Step-Audio-AQAA – An end-to-end large audio language model developed by StepFun
What is Step-Audio-AQAA?
Step-Audio-AQAA is an end-to-end large audio language model developed by the StepFun team, specifically designed for Audio Query-Audio Answer (AQAA) tasks. It can directly process audio input to generate natural and accurate speech responses without relying on traditional Automatic Speech Recognition (ASR) and Text-to-Speech (TTS) modules, simplifying the system architecture and eliminating cascading errors.
The training process of Step-Audio-AQAA includes multimodal pre-training, supervised fine-tuning (SFT), direct preference optimization (DPO), and model merging. Through these methods, the model demonstrates excellent performance in complex tasks such as speech emotion control, role-playing, and logical reasoning.

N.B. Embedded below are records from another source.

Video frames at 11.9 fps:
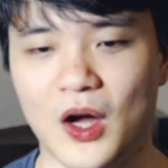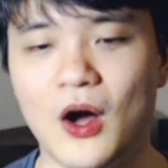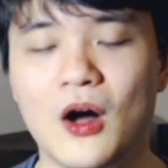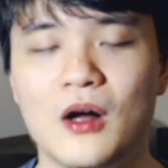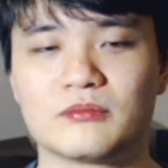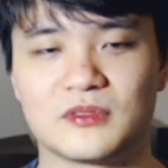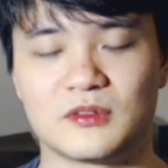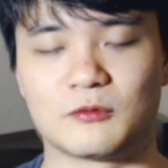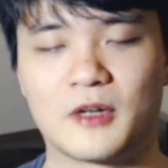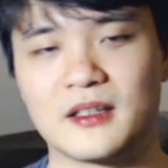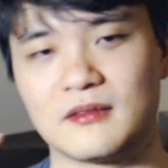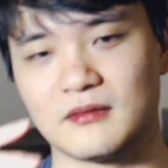all,
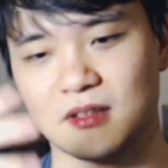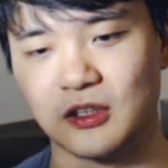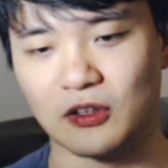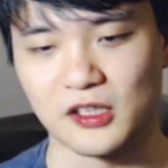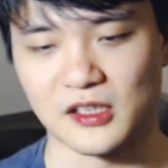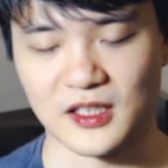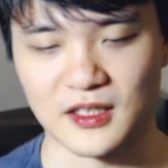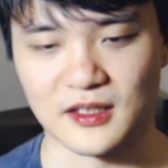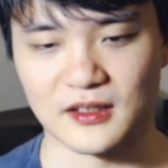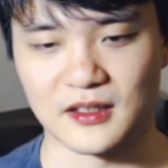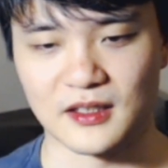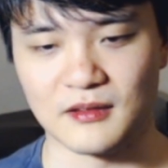right,
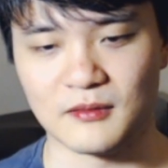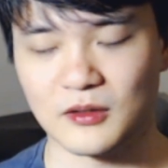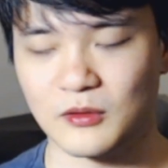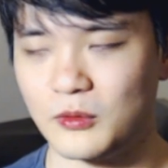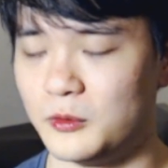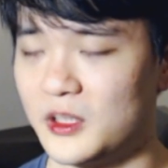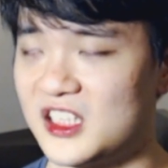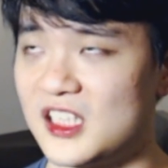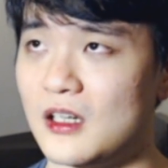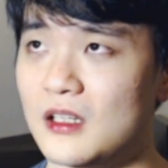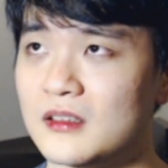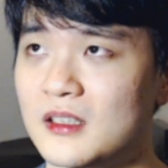the what's he
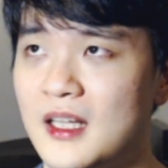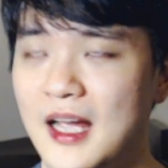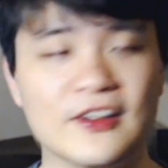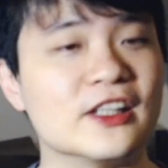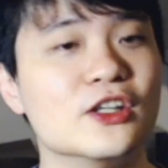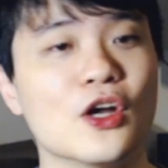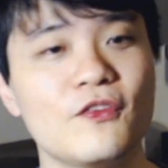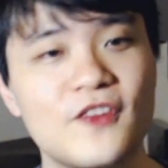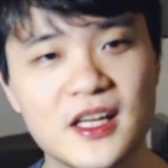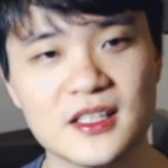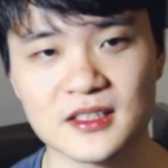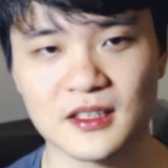called? I think No
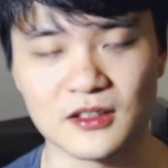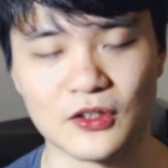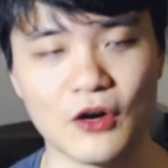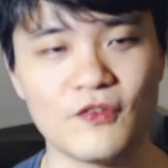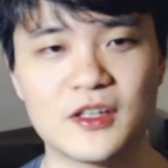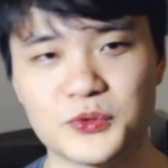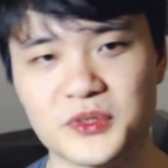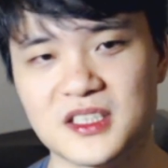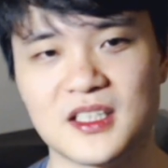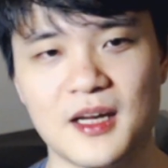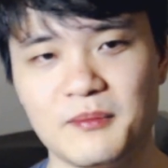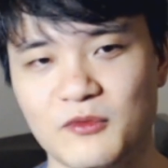Face was
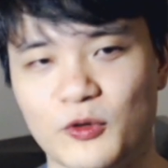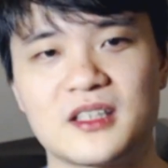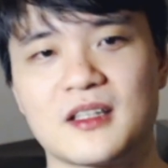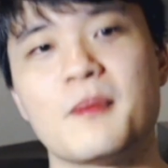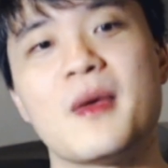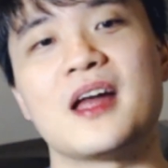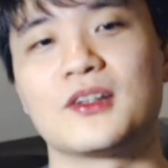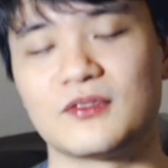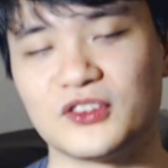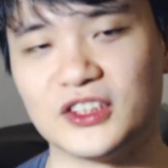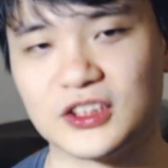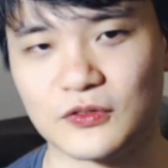the name, right? The commander of
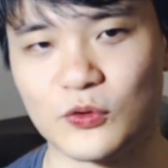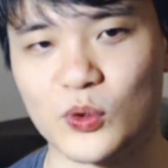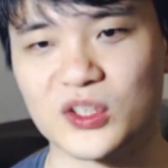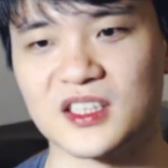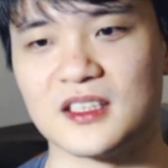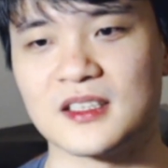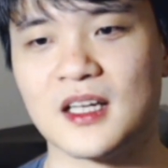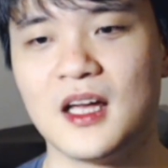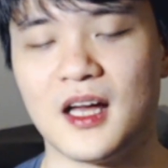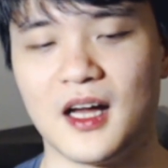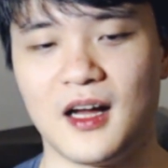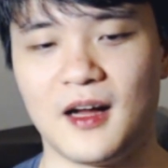the Legion forces.
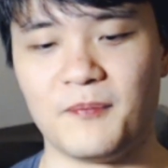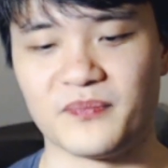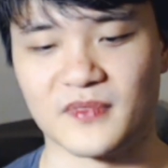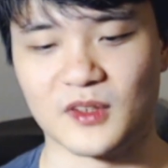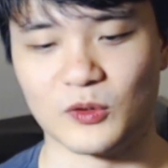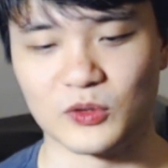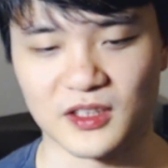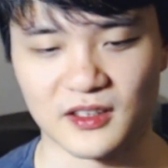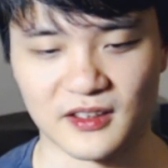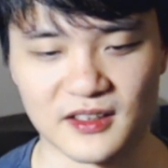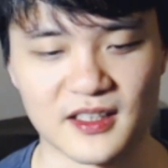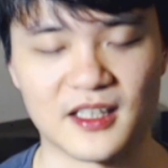
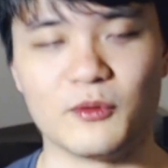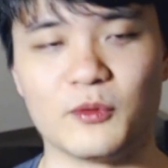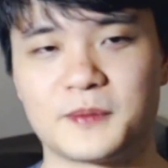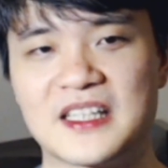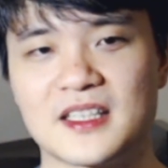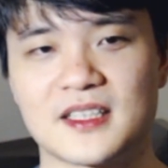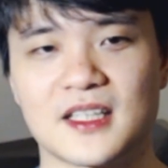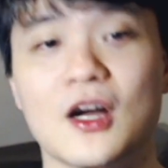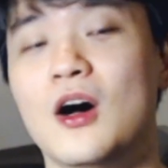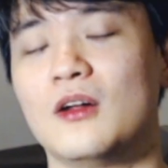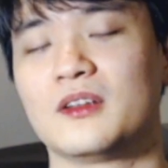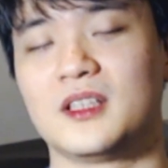He was basically saying
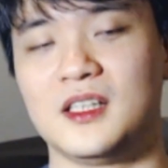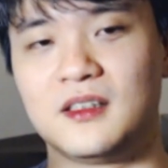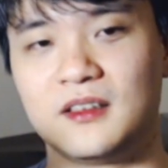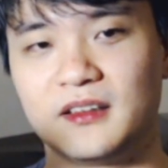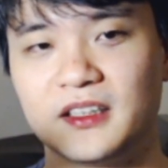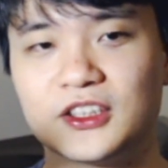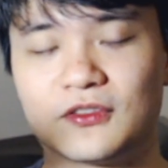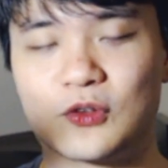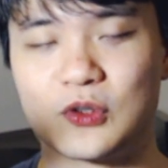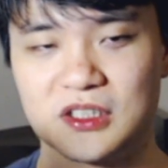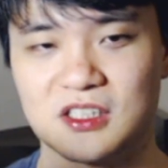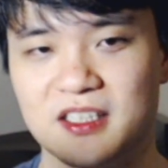all the Legion
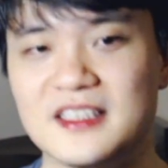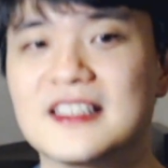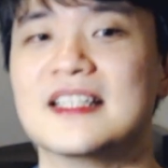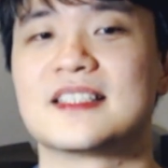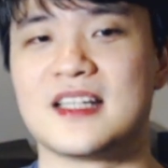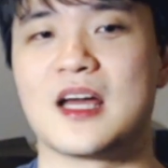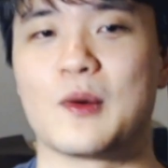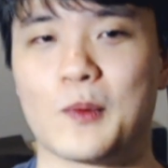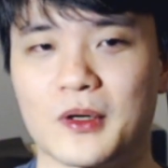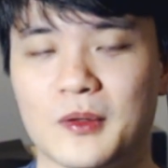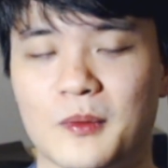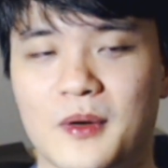forces on this
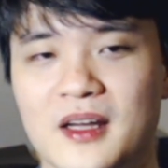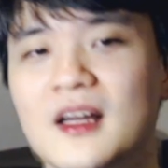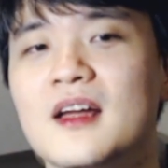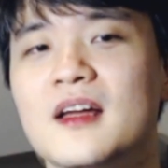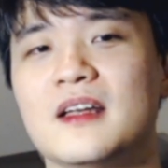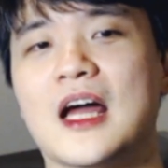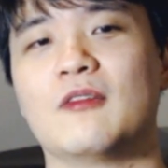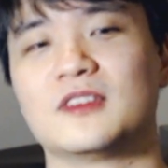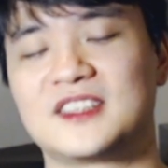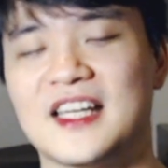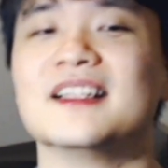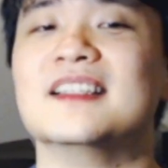network, right? Now,
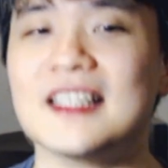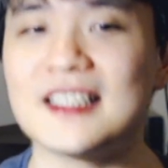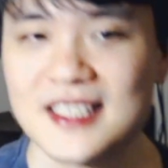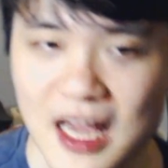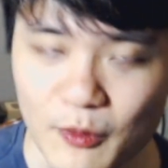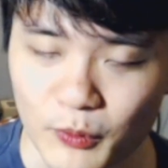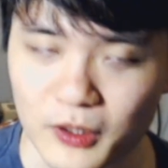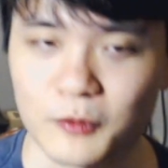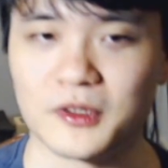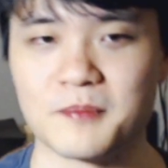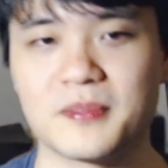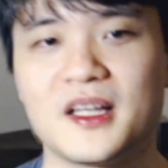saying this network
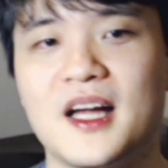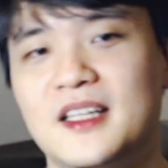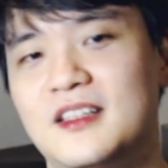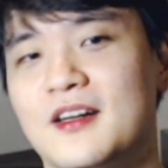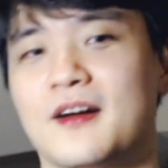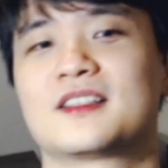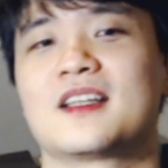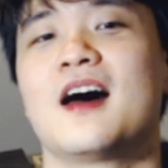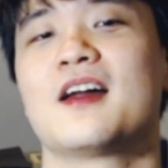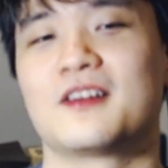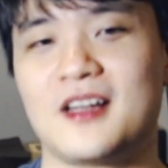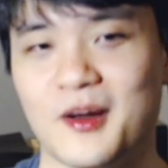would imply that there's
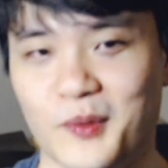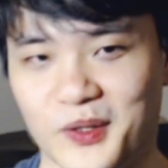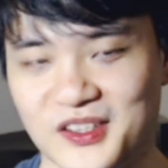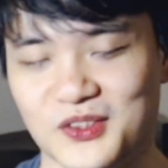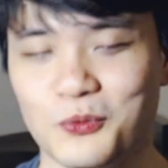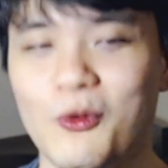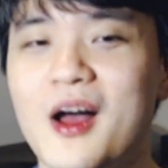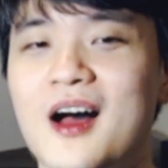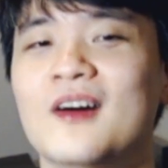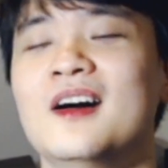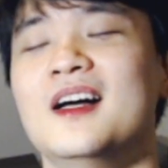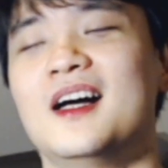other networks as
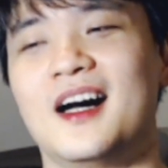well,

In the StepEval-Audio-360 benchmark test, Step-Audio-AQAA outperformed existing LALM models across multiple key dimensions, showcasing its strong potential in end-to-end speech interaction.

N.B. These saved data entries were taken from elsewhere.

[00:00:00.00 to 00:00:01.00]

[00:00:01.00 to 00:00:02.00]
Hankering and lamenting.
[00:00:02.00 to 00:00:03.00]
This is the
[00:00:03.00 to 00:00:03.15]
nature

Step-Audio-AQAA Key Features
-
Direct Audio Processing: Generates speech responses directly from raw audio input, bypassing traditional ASR and TTS pipelines.
-
Seamless Voice Interaction: Supports voice-to-voice interaction, allowing users to ask questions via speech and receive spoken answers, enhancing naturalness and fluency.
-
Emotion & Tone Control: Adjusts emotion (e.g., happiness, sadness, seriousness) and intonation at the sentence level.
-
Speech Rate Control: Allows users to modify the speed of responses for different scenarios.
-
Timbre & Pitch Adjustment: Adapts voice characteristics (timbre, pitch) based on user instructions, suitable for role-playing or contextual needs.
-
Multilingual Support: Works with Chinese, English, Japanese, and more.
-
Dialect Support: Covers Sichuan dialect, Cantonese, and other Chinese dialects for regional adaptability.
-
Emotional Speech Generation: Produces context-aware emotional responses.
-
Role-Playing: Simulates roles like customer service agents, teachers, or friends with role-appropriate speech.
-
Logical Reasoning & Q&A: Handles complex reasoning and knowledge-based questions with accurate spoken answers.
-
High-Fidelity Speech Output: Uses a neural vocoder to generate natural, high-quality speech waveforms.
-
Speech Coherence: Maintains fluency and consistency in long sentences or paragraphs.
-
Mixed Text & Audio Output: Supports interleaved text and speech responses based on user preference.
-
Multimodal Input Understanding: Processes hybrid inputs (speech + text) and generates corresponding speech replies.
Technical Principles
-
Dual-Codebook Audio Tokenizer
-
Converts audio signals into structured token sequences.
-
Two tokenizers:
-
Linguistic Tokenizer: Extracts phonemes & linguistic attributes (sampled at 16.7 Hz, codebook size 1024).
-
Semantic Tokenizer: Captures acoustic features (emotion, tone) (sampled at 25 Hz, codebook size 4096).
-
-
Effectively captures complex speech information.
-
-
Backbone LLM
-
Uses Step-Omni, a 130B-parameter multimodal LLM pre-trained on text, speech, and image data.
-
Embeds dual-codebook tokens into a unified vector space for deep semantic understanding via Transformer blocks.
-
-
Neural Vocoder
-
Synthesizes high-quality speech waveforms from generated audio tokens.
-
Based on a U-Net architecture with ResNet-1D layers + Transformer blocks, efficiently converting discrete tokens into continuous speech.
-
Project Links
-
Hugging Face Model Hub: https://huggingface.co/stepfun-ai/Step-Audio-AQAA
-
arXiv Paper: https://arxiv.org/pdf/2506.08967
Applications
-
Emotional Companion Robots: Adapts responses based on user mood, providing emotional support.
-
Multilingual Customer Service: Handles dialect-based queries and supports multiple languages.
-
Game NPC Interaction: Generates real-time emotional speech for dynamic in-game dialogues.
-
Smart Voice Assistants: Enables voice-based queries & reminders (e.g., schedules, info retrieval).
-
Education & Entertainment: Used for voice-based teaching, storytelling, poetry recitation, with flexible text/speech output switching.